(Source records)
•••••
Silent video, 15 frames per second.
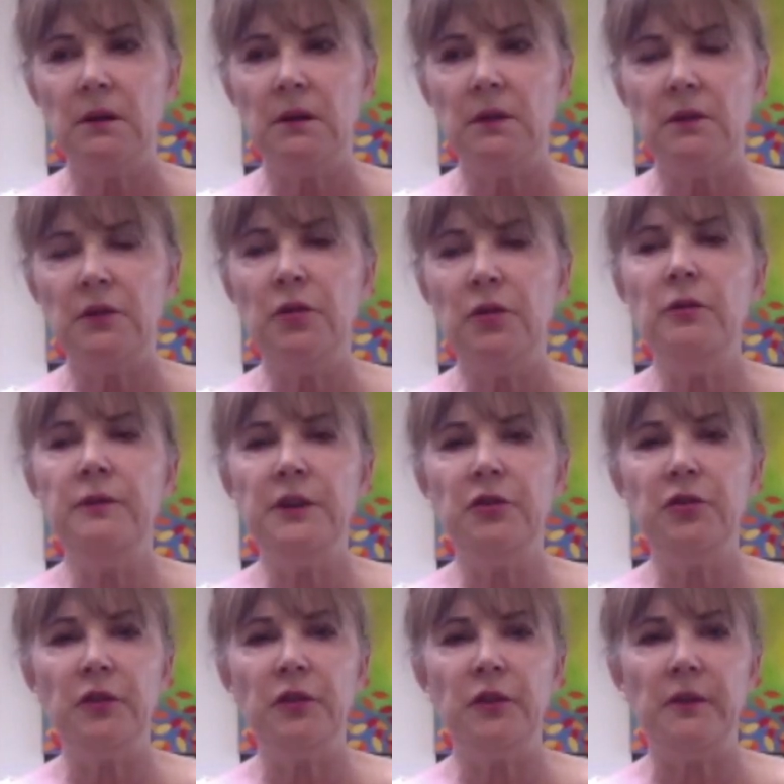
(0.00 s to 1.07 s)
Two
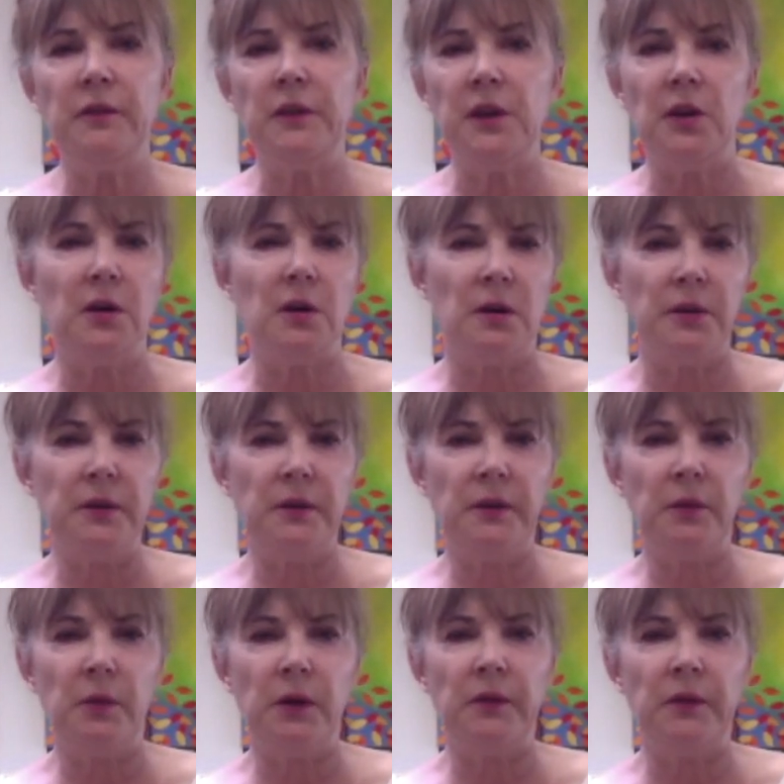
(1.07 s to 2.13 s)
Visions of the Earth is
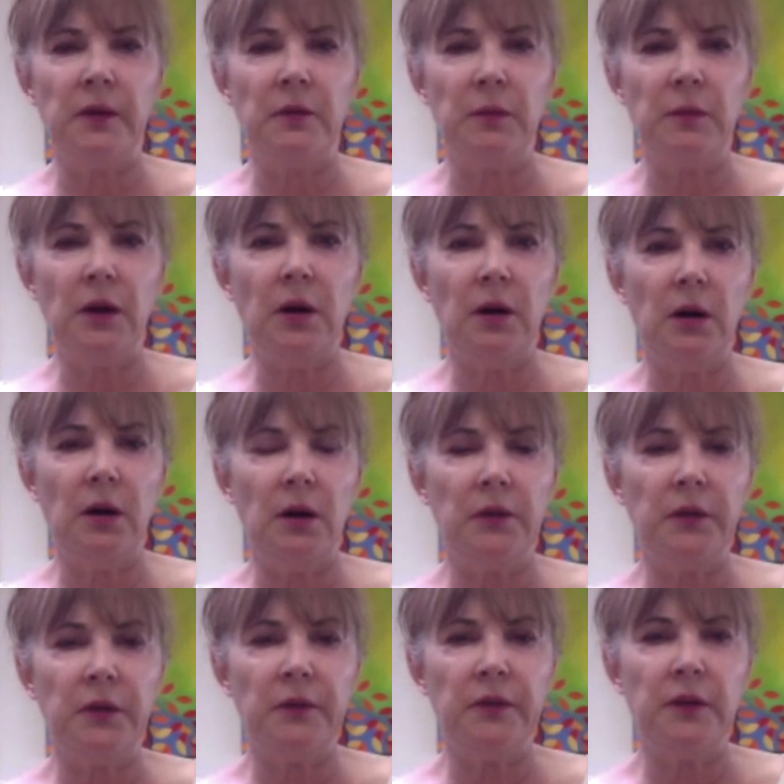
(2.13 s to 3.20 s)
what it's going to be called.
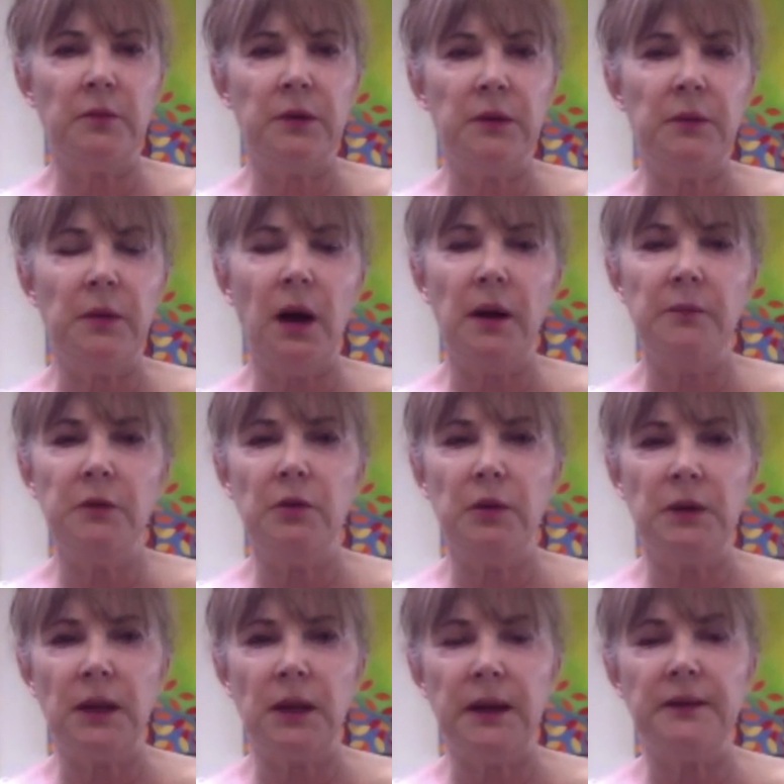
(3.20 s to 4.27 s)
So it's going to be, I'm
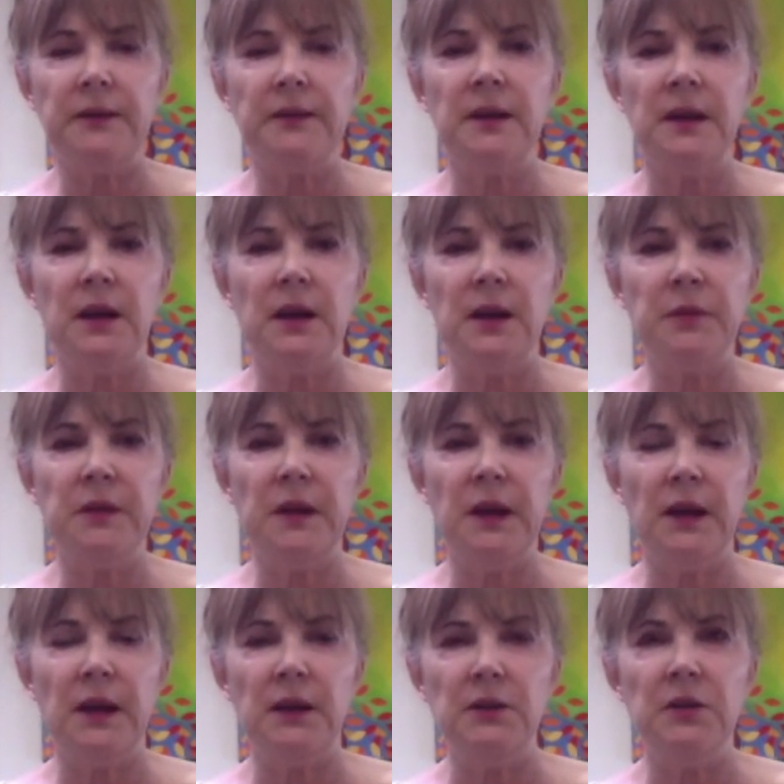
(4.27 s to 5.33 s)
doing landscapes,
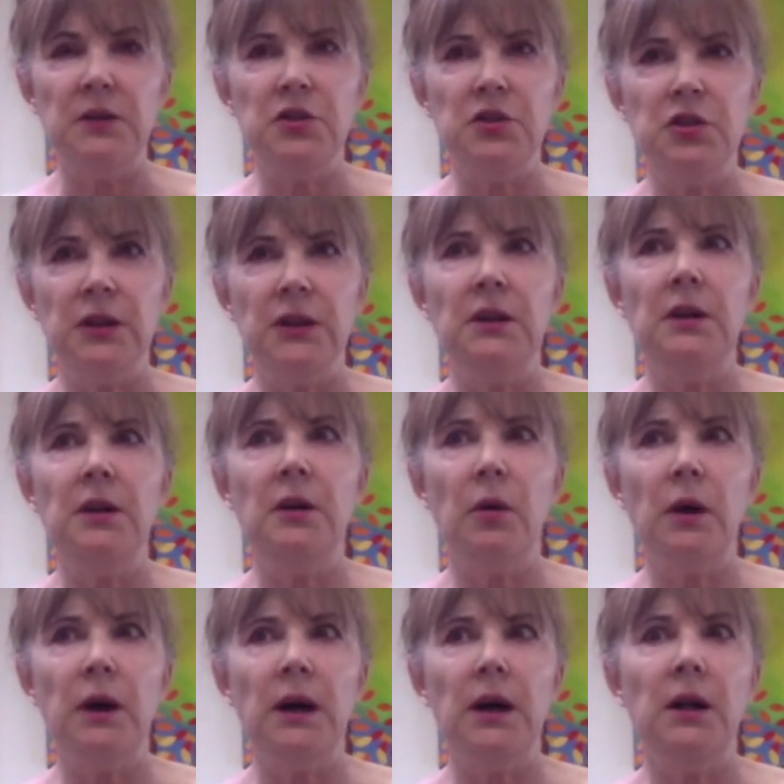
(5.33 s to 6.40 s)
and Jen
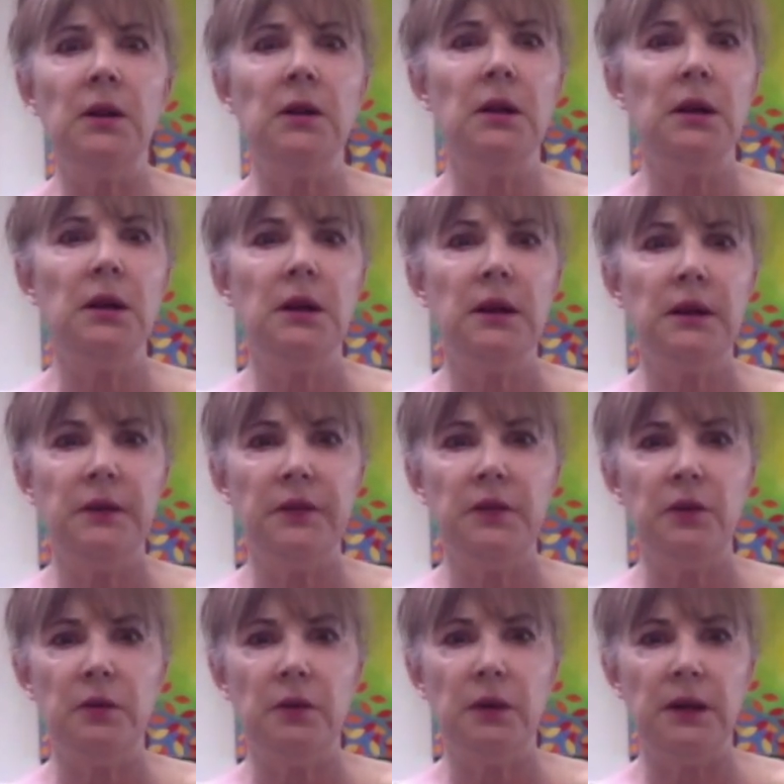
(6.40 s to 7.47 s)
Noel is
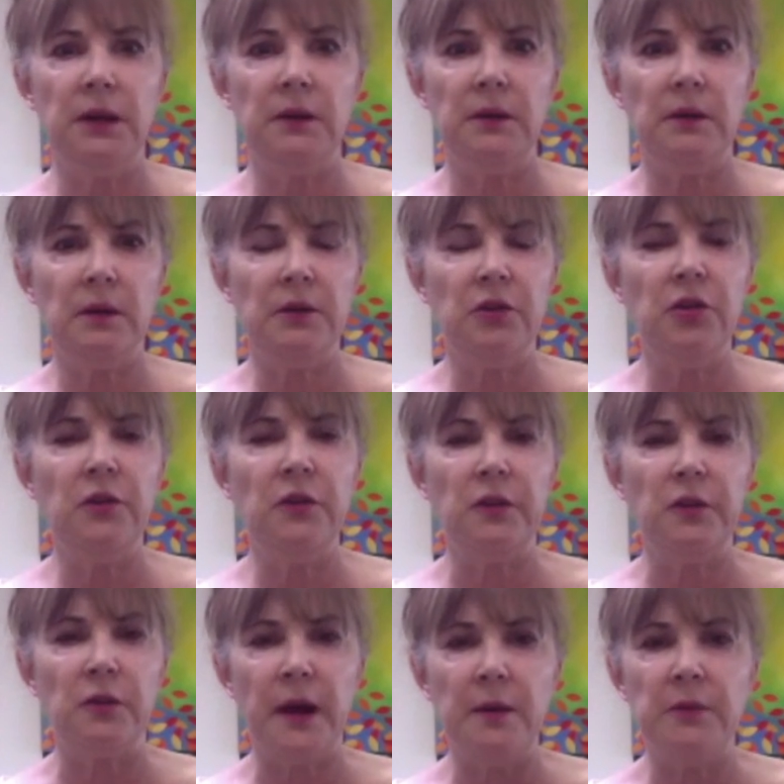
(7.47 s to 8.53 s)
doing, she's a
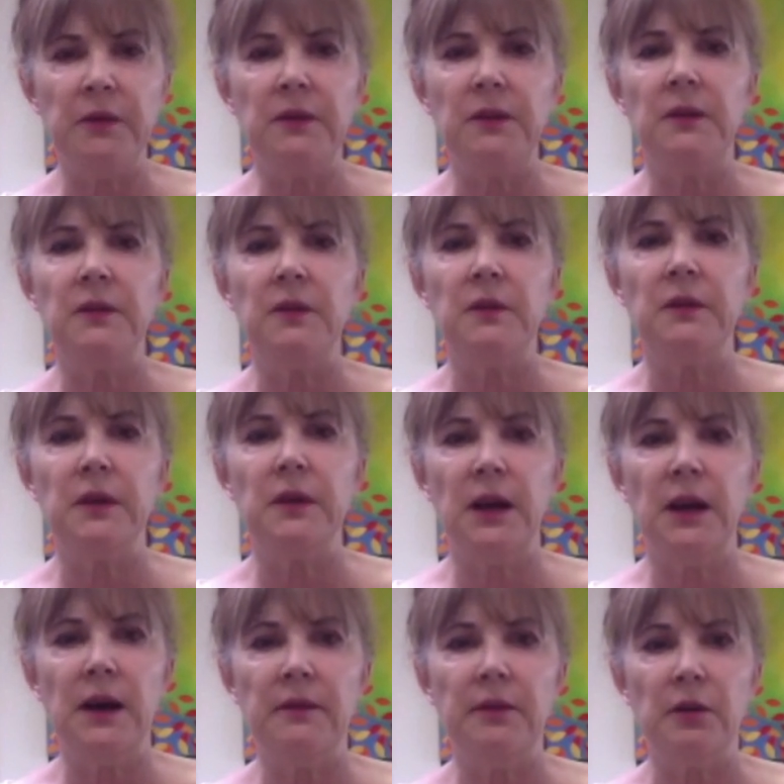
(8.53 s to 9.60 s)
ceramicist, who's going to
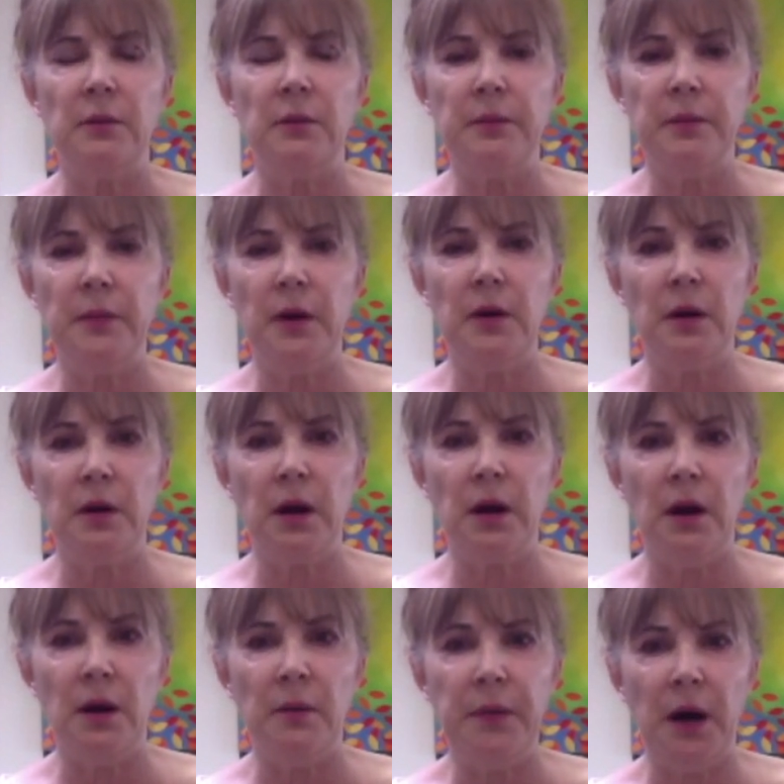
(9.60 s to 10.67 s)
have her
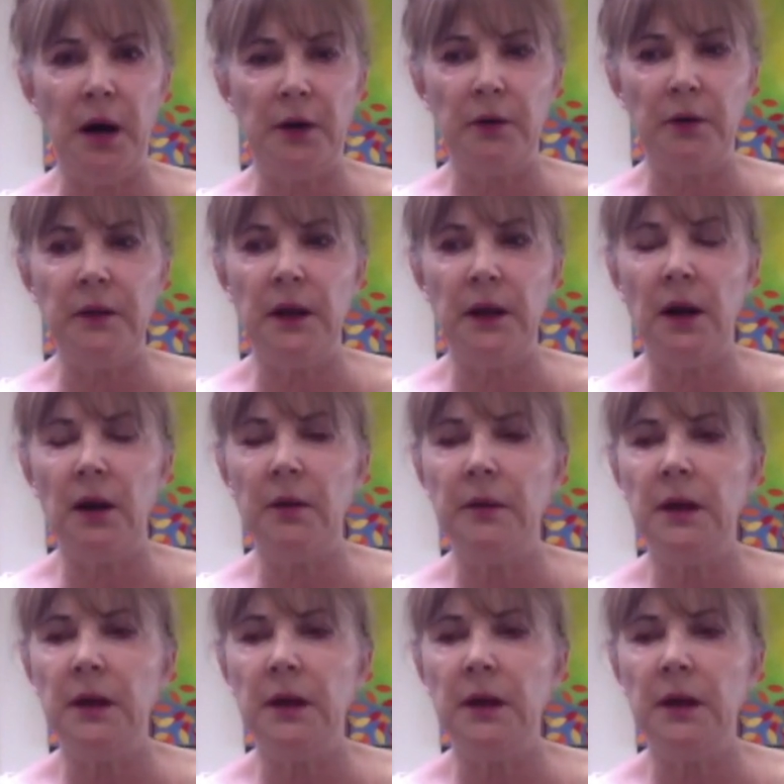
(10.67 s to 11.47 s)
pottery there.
•••••
▶ [Task prompt] Please restate word for word the lines above, starting with the line that holds "(6.40 s to 7.47 s)" and ending with the final line of the records, while leaving out pictures.

▶ [Solution to the exercise]
(6.40 s to 7.47 s)
Noel is
(7.47 s to 8.53 s)
doing, she's a
(8.53 s to 9.60 s)
ceramicist, who's going to
(9.60 s to 10.67 s)
have her
(10.67 s to 11.47 s)
pottery there.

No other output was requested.